====== Data to examine ======

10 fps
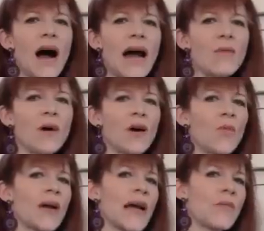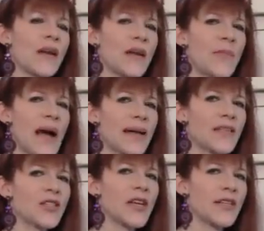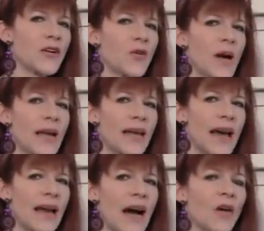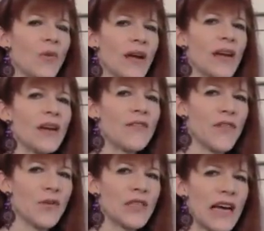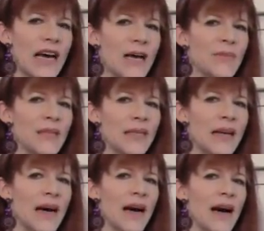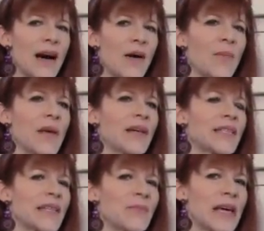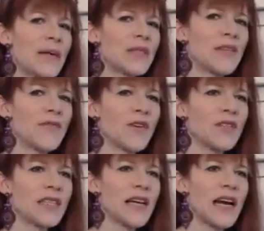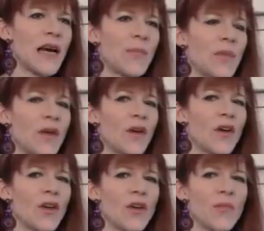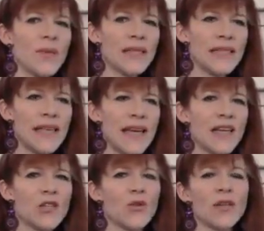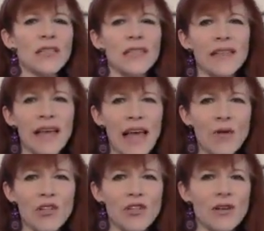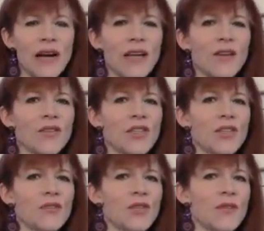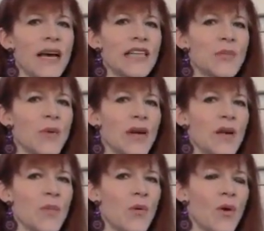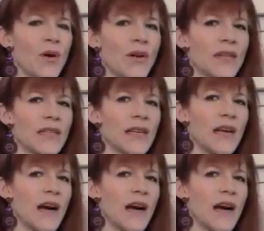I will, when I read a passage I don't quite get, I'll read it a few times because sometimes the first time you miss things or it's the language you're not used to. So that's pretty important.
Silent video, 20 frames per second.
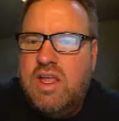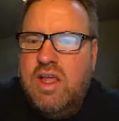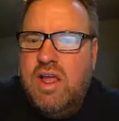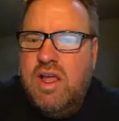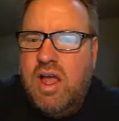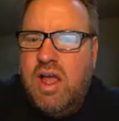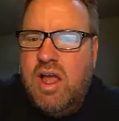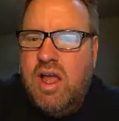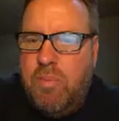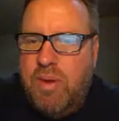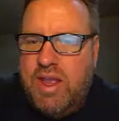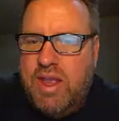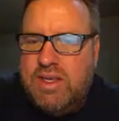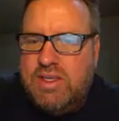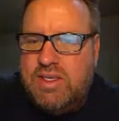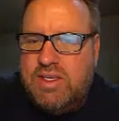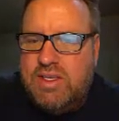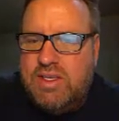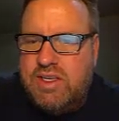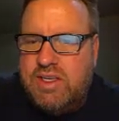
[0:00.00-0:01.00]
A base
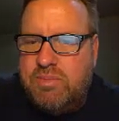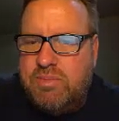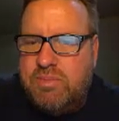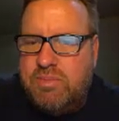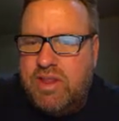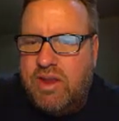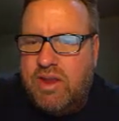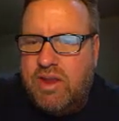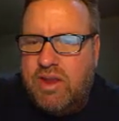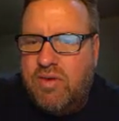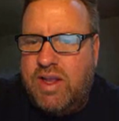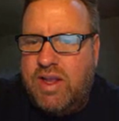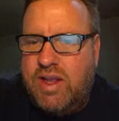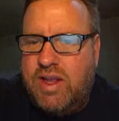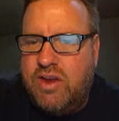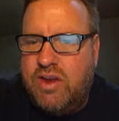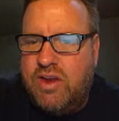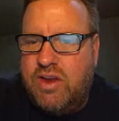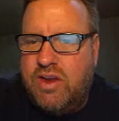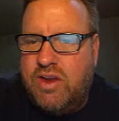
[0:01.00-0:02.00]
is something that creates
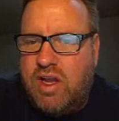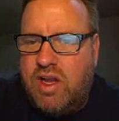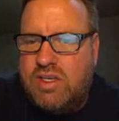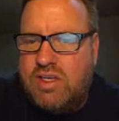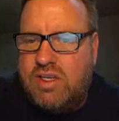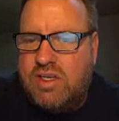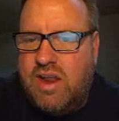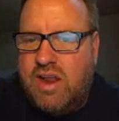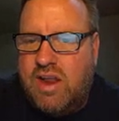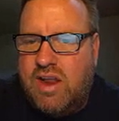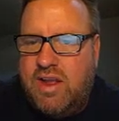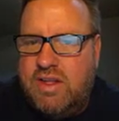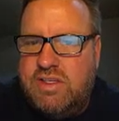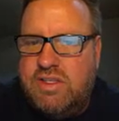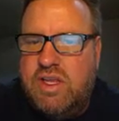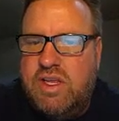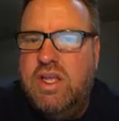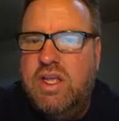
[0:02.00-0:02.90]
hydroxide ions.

======

How to complete this task
Your copy of the entries must be exact and must contain no pictures.

Solved problem
10 fps
I will, when I read a passage I don't quite get, I'll read it a few times because sometimes the first time you miss things or it's the language you're not used to. So that's pretty important.
Silent video, 20 frames per second.
[0:00.00-0:01.00]
A base
[0:01.00-0:02.00]
is something that creates
[0:02.00-0:02.90]
hydroxide ions.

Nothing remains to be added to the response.